TASK DIRECTIONS - Leave the images out and write out each entry exactly as shown.

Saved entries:
########################################

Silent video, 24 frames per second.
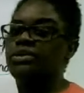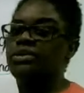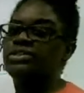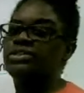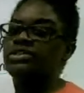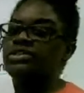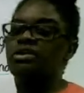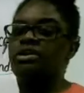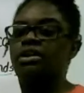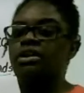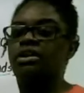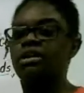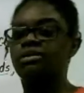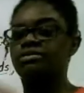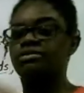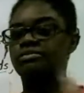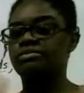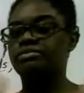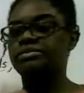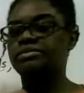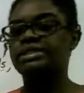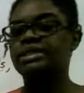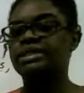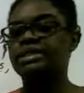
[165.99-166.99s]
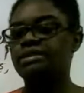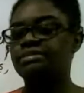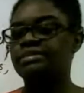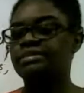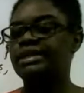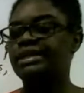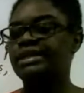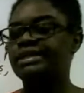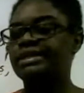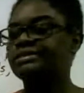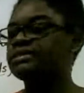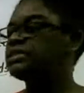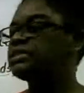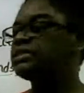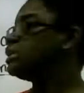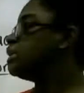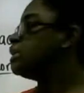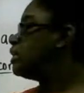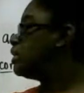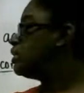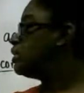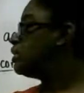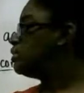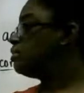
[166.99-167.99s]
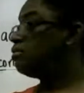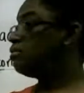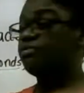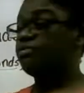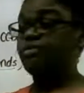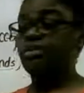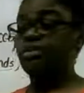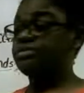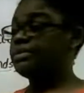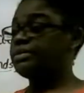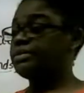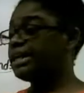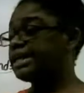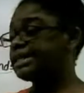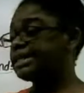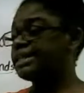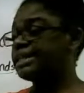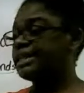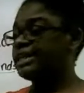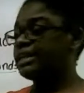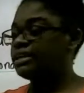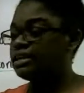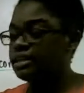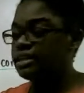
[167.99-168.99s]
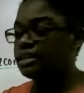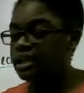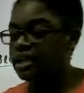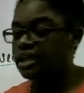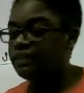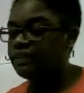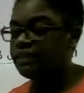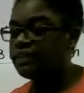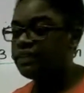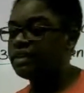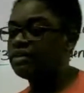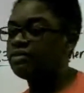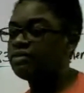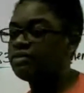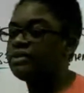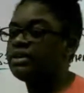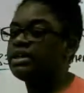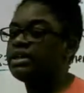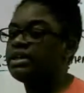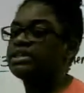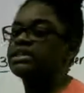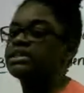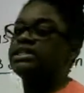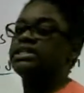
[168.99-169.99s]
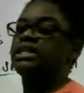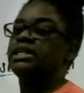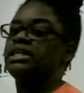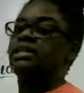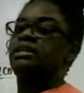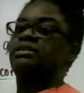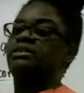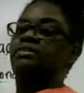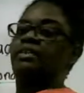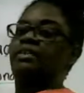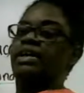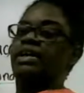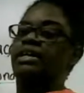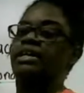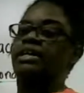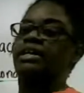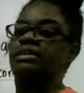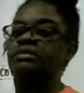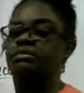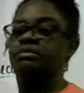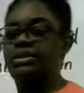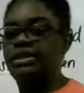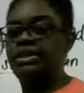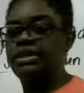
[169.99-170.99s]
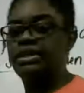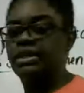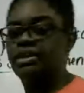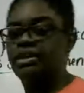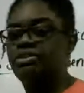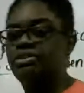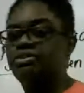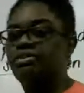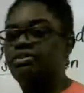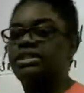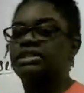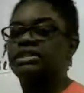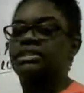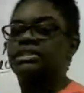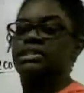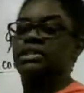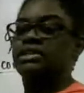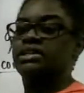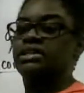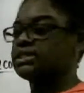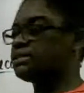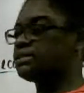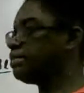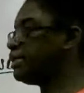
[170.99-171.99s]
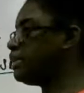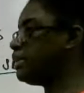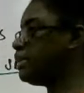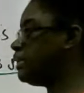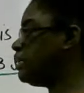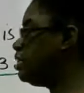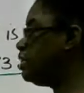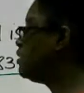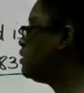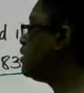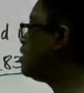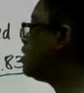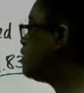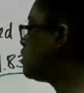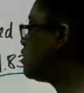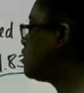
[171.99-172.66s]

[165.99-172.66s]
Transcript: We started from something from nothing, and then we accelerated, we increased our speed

########################################

SOLUTION -
Silent video, 24 frames per second.
[165.99-166.99s]
[166.99-167.99s]
[167.99-168.99s]
[168.99-169.99s]
[169.99-170.99s]
[170.99-171.99s]
[171.99-172.66s]

[165.99-172.66s]
Transcript: We started from something from nothing, and then we accelerated, we increased our speed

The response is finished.